ASSIGNMENT =
Skip the pictures and repeat each line of the data exactly.

# # # #

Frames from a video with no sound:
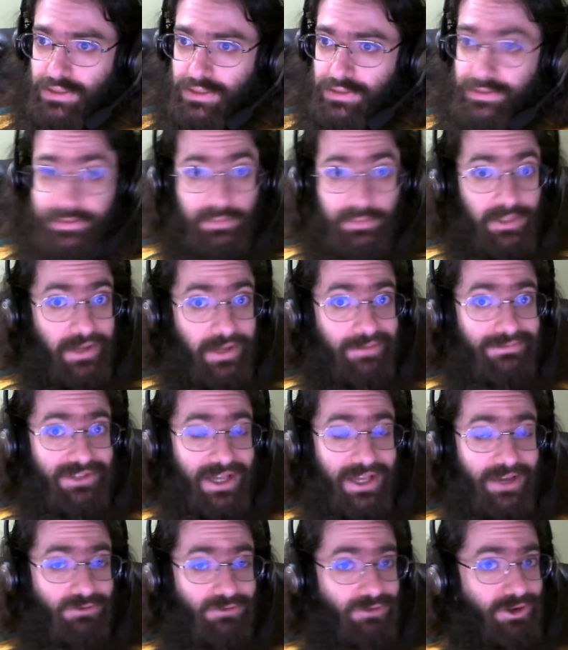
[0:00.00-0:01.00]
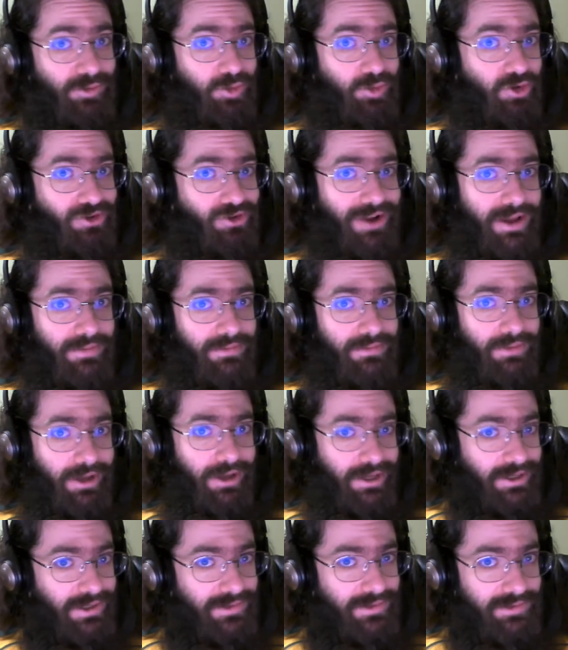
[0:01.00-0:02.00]
sometimes I run a program
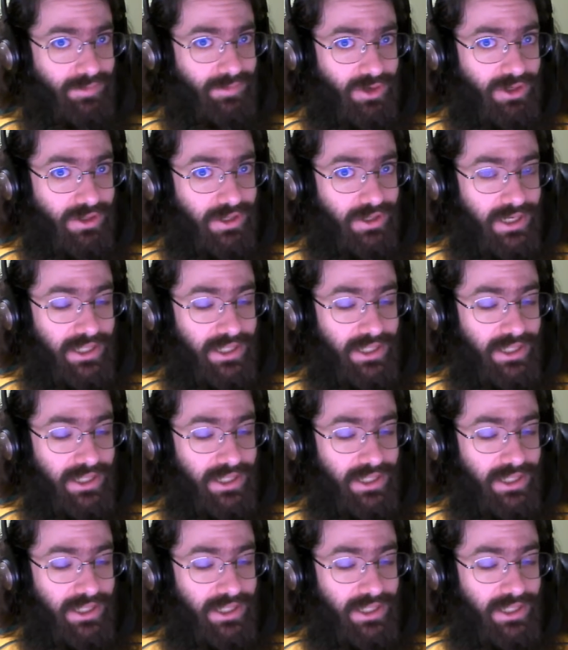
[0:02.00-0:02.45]
and it doesn't work,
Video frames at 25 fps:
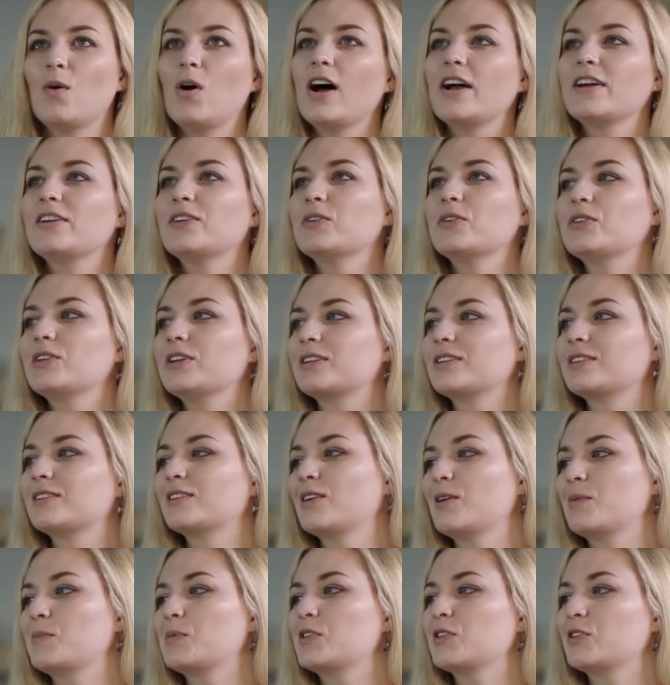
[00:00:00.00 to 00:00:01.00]
I know that.
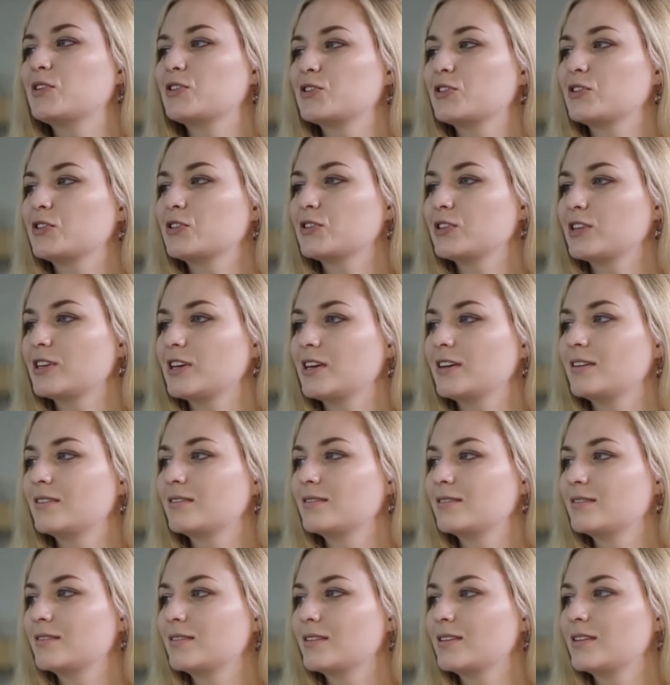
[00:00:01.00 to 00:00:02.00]
I mean, there's certainly
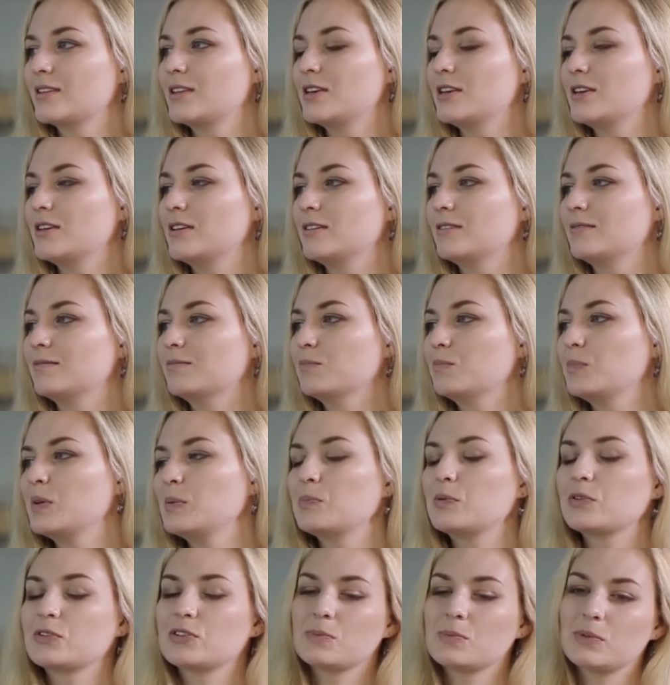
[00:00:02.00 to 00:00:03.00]
the
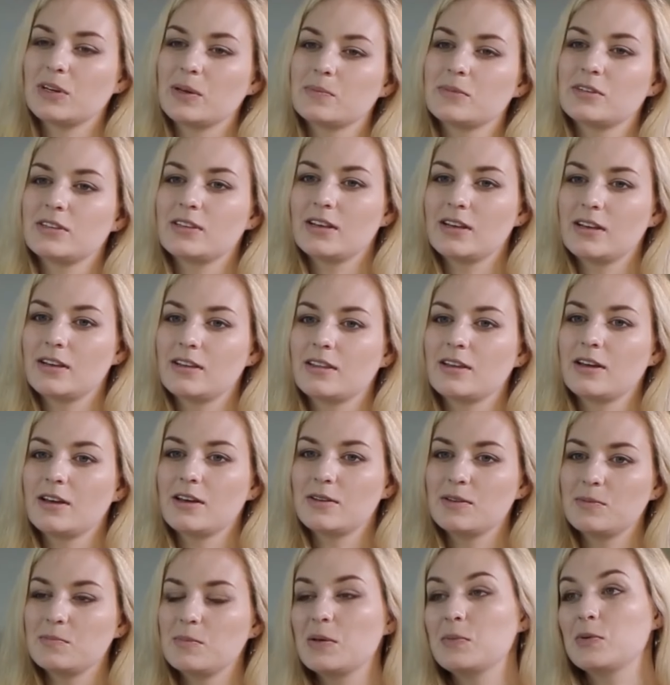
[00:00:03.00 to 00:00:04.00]
people sometimes think
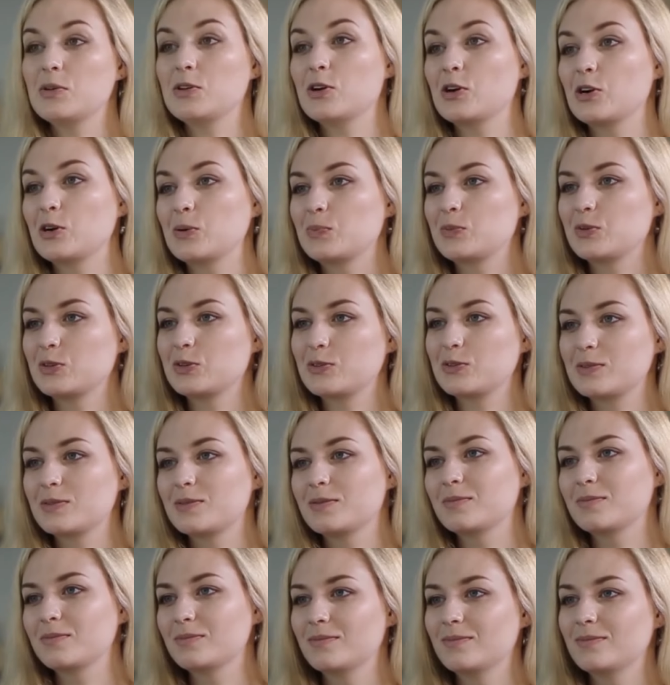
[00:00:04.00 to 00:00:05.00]
that maybe Europe is
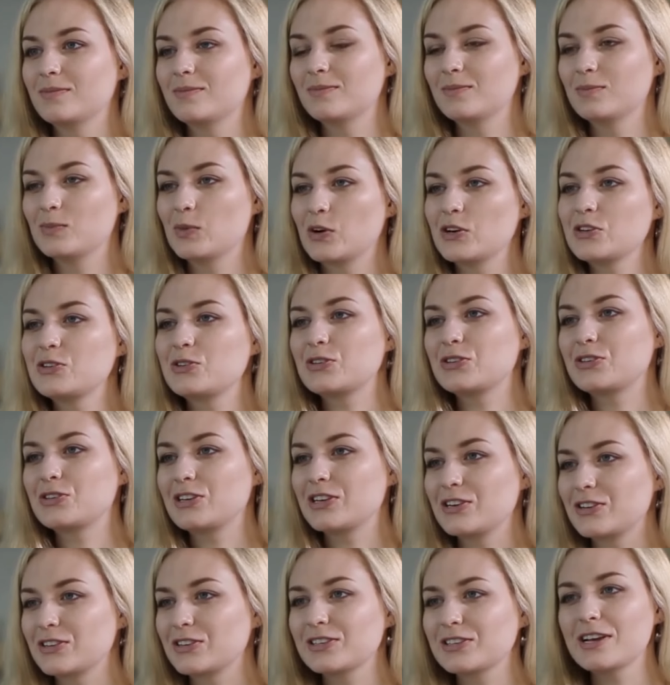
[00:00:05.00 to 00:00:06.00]
more
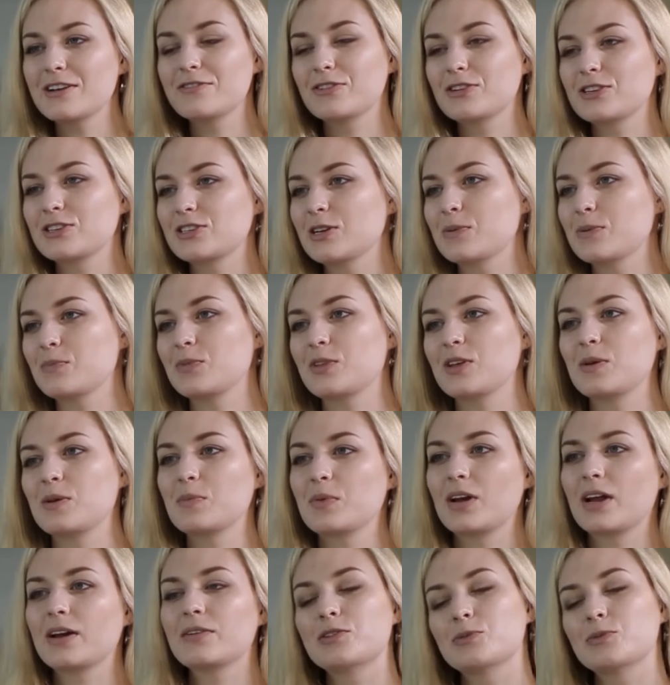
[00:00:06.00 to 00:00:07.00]
interesting or safer or something,
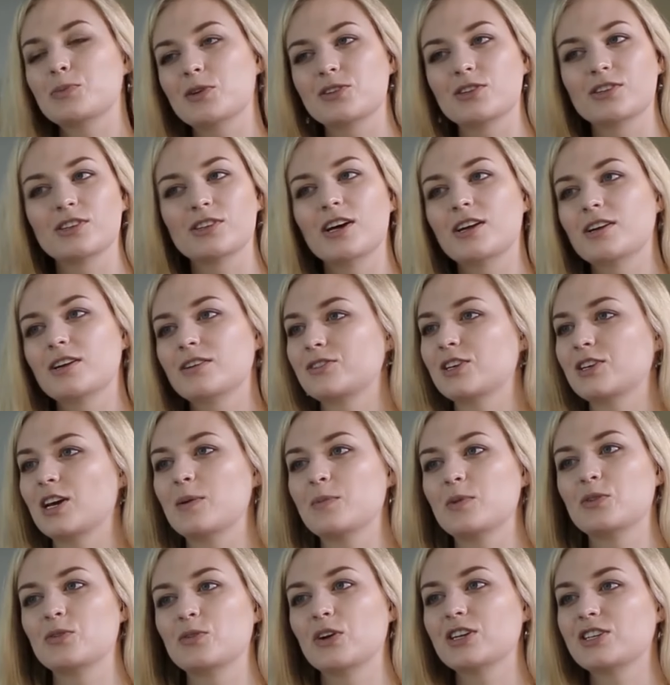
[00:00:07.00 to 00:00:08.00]
but I've spent a lot of time
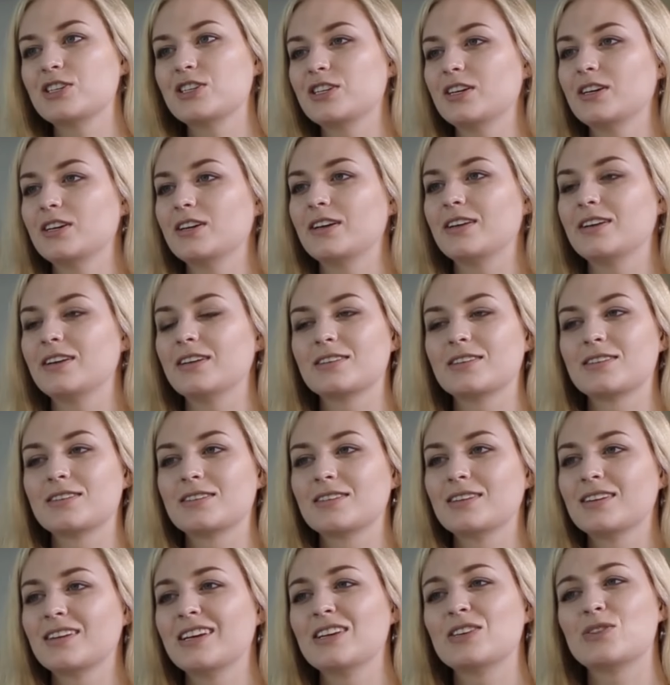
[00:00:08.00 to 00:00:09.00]
in Russia and well,
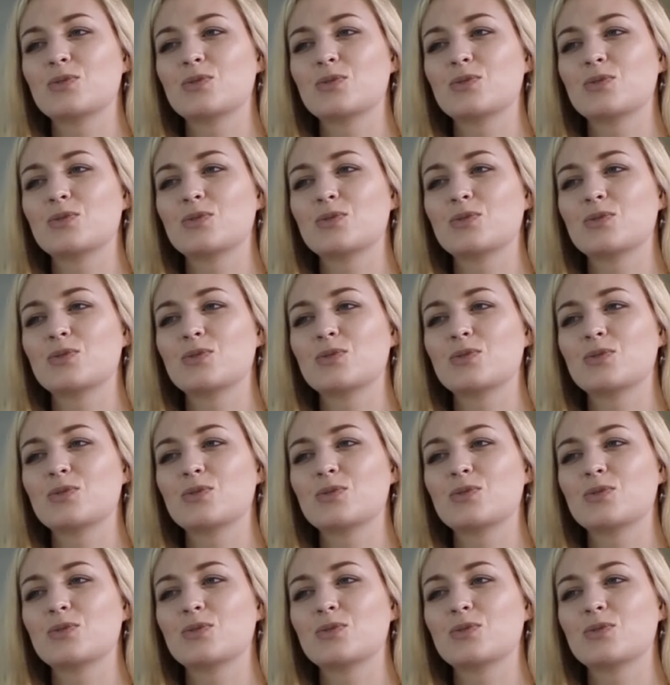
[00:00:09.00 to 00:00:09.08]
it's it's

# # # #

RESPONSE =
Frames from a video with no sound:
[0:00.00-0:01.00]
[0:01.00-0:02.00]
sometimes I run a program
[0:02.00-0:02.45]
and it doesn't work,
Video frames at 25 fps:
[00:00:00.00 to 00:00:01.00]
I know that.
[00:00:01.00 to 00:00:02.00]
I mean, there's certainly
[00:00:02.00 to 00:00:03.00]
the
[00:00:03.00 to 00:00:04.00]
people sometimes think
[00:00:04.00 to 00:00:05.00]
that maybe Europe is
[00:00:05.00 to 00:00:06.00]
more
[00:00:06.00 to 00:00:07.00]
interesting or safer or something,
[00:00:07.00 to 00:00:08.00]
but I've spent a lot of time
[00:00:08.00 to 00:00:09.00]
in Russia and well,
[00:00:09.00 to 00:00:09.08]
it's it's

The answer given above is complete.